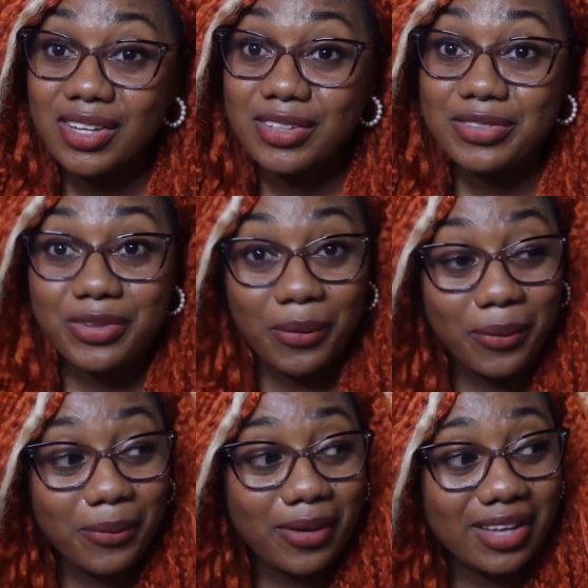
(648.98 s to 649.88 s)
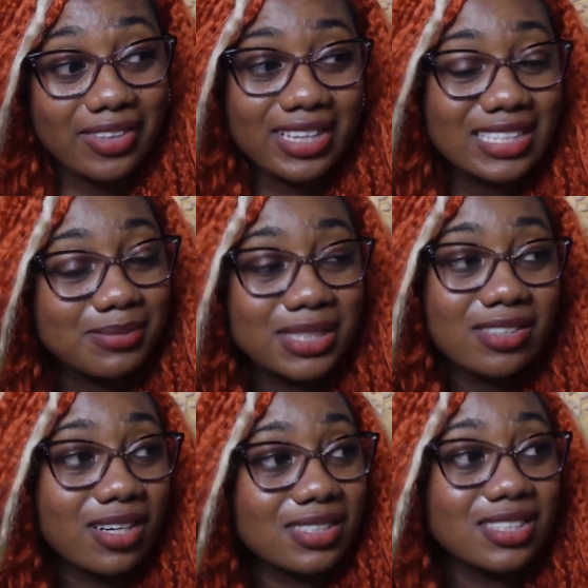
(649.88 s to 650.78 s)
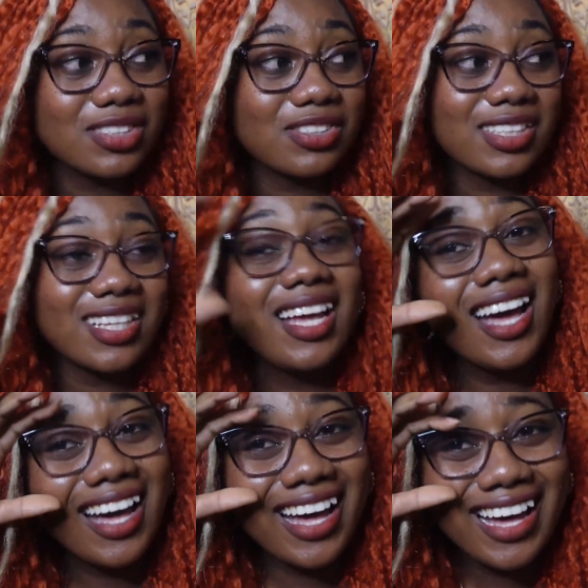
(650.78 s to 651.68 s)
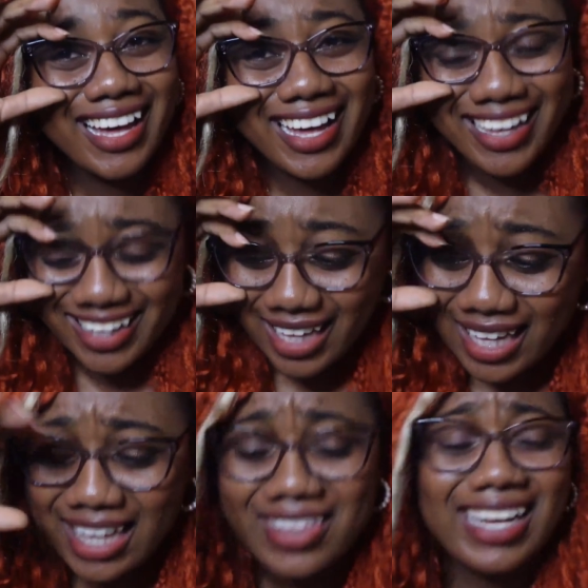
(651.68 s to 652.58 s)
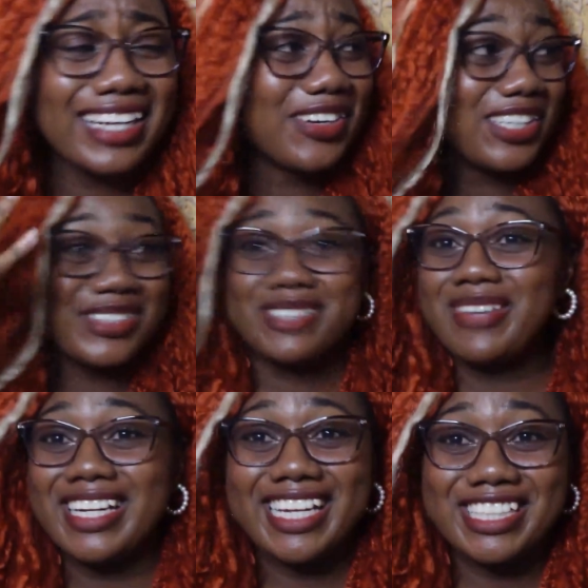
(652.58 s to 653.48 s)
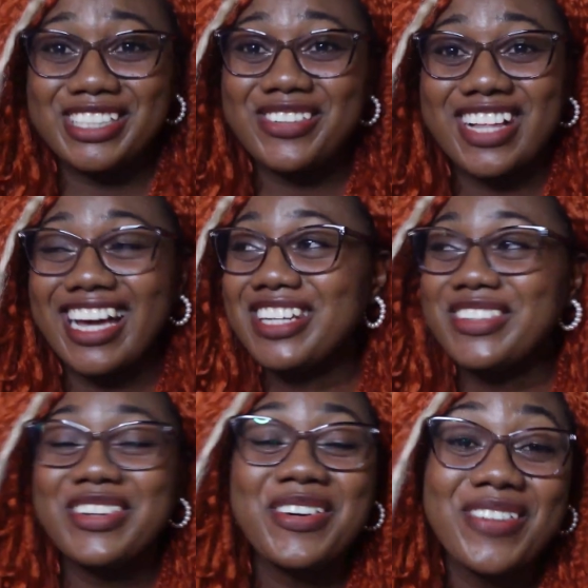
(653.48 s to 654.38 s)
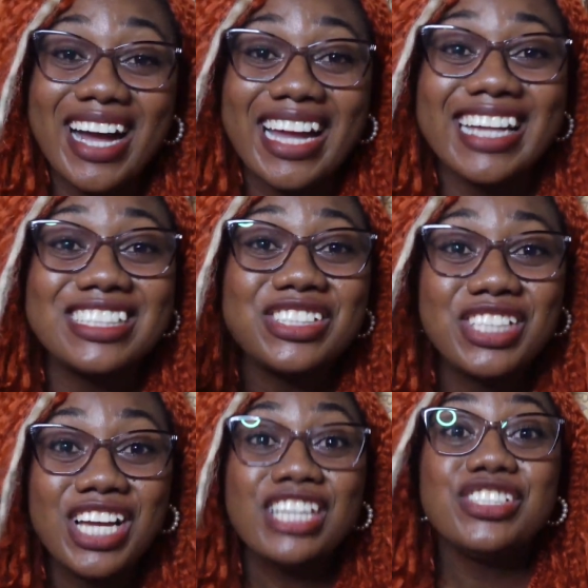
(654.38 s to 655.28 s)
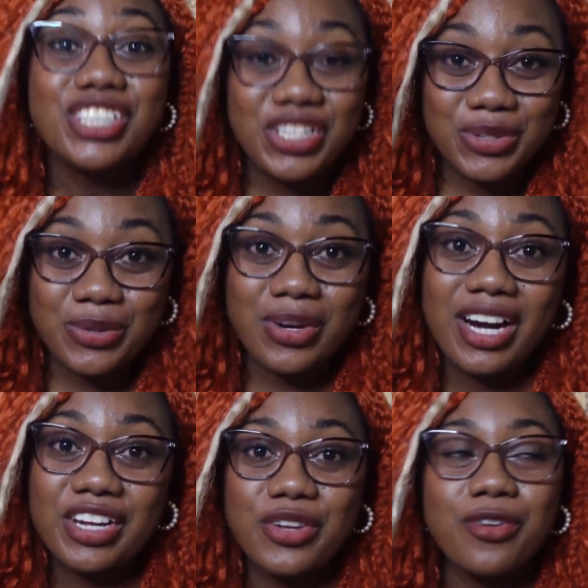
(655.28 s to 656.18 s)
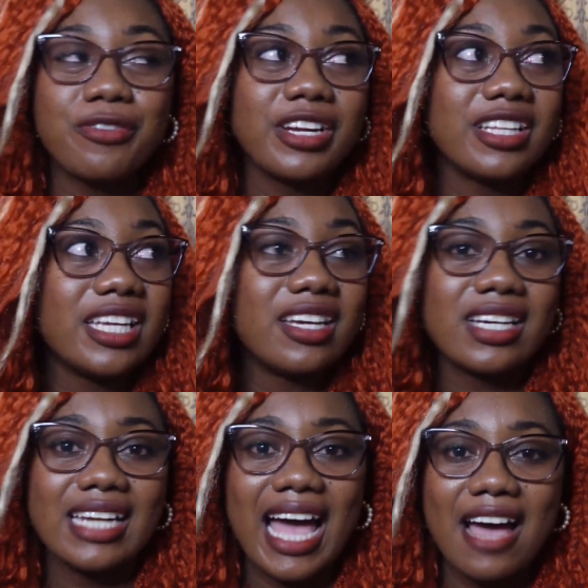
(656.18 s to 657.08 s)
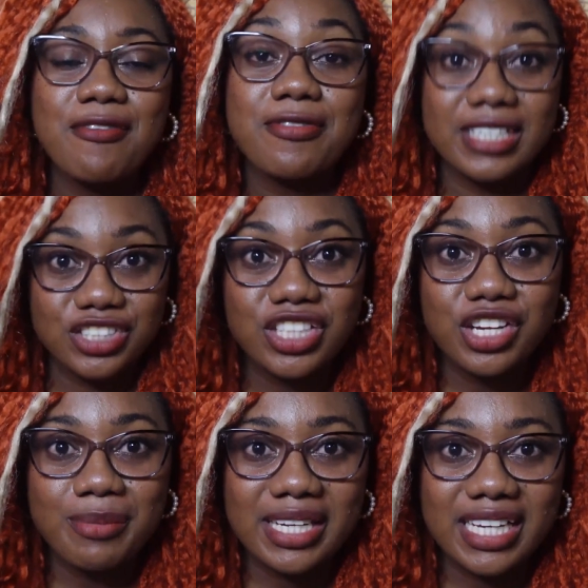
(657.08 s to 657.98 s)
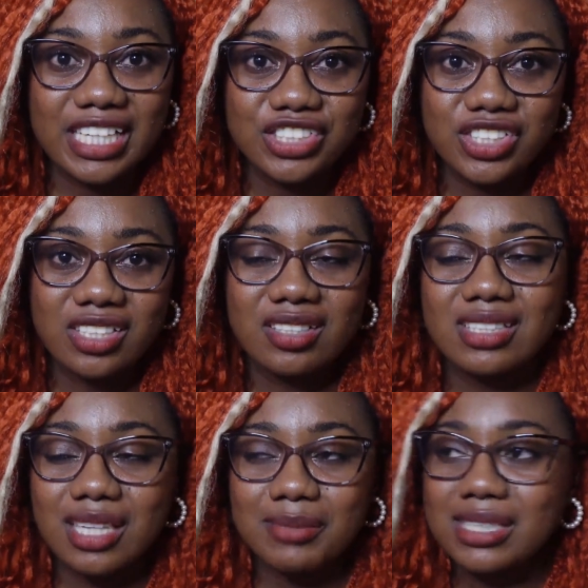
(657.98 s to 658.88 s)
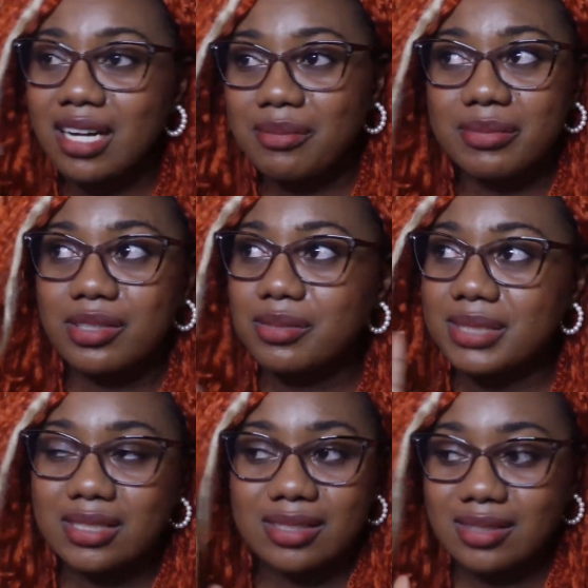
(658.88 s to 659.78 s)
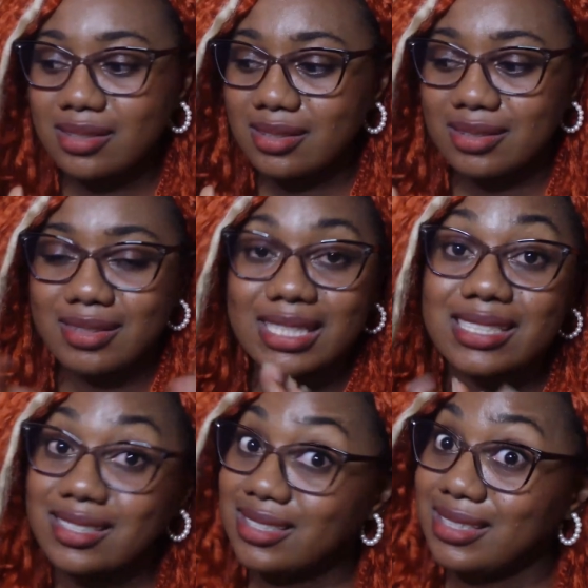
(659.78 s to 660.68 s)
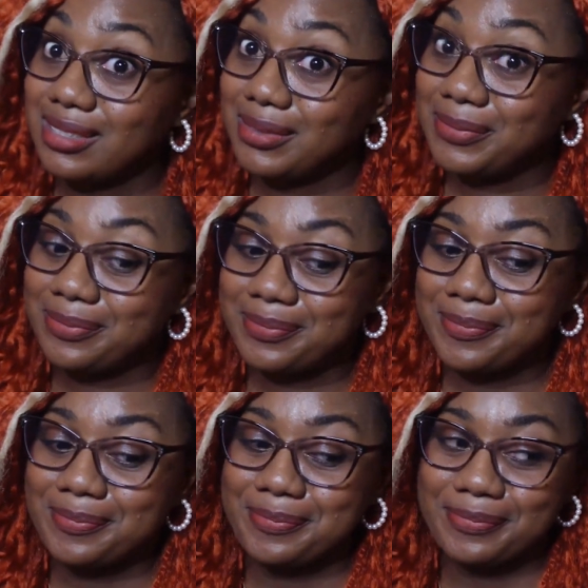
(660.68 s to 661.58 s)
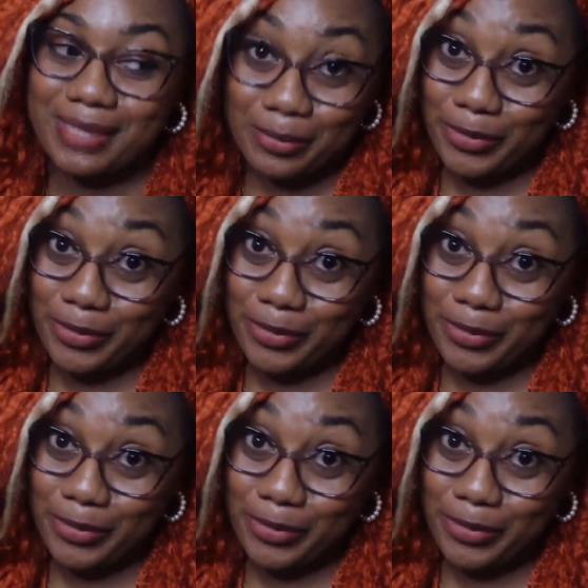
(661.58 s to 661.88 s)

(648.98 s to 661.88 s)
So I think that's my toxic trait. And I don't use medication well. I don't know why. Do you? Are you really good at finishing your medication? Tell me down below, because listen, I'm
—————
- WHAT YOU SHOULD DO -
Leaving the pictures aside, write out only the lines from the one containing "(653.48 s to 654.38 s)" through the end of the material, exactly as they stand.

- OUTPUT BELOW -
(653.48 s to 654.38 s)
(654.38 s to 655.28 s)
(655.28 s to 656.18 s)
(656.18 s to 657.08 s)
(657.08 s to 657.98 s)
(657.98 s to 658.88 s)
(658.88 s to 659.78 s)
(659.78 s to 660.68 s)
(660.68 s to 661.58 s)
(661.58 s to 661.88 s)

(648.98 s to 661.88 s)
So I think that's my toxic trait. And I don't use medication well. I don't know why. Do you? Are you really good at finishing your medication? Tell me down below, because listen, I'm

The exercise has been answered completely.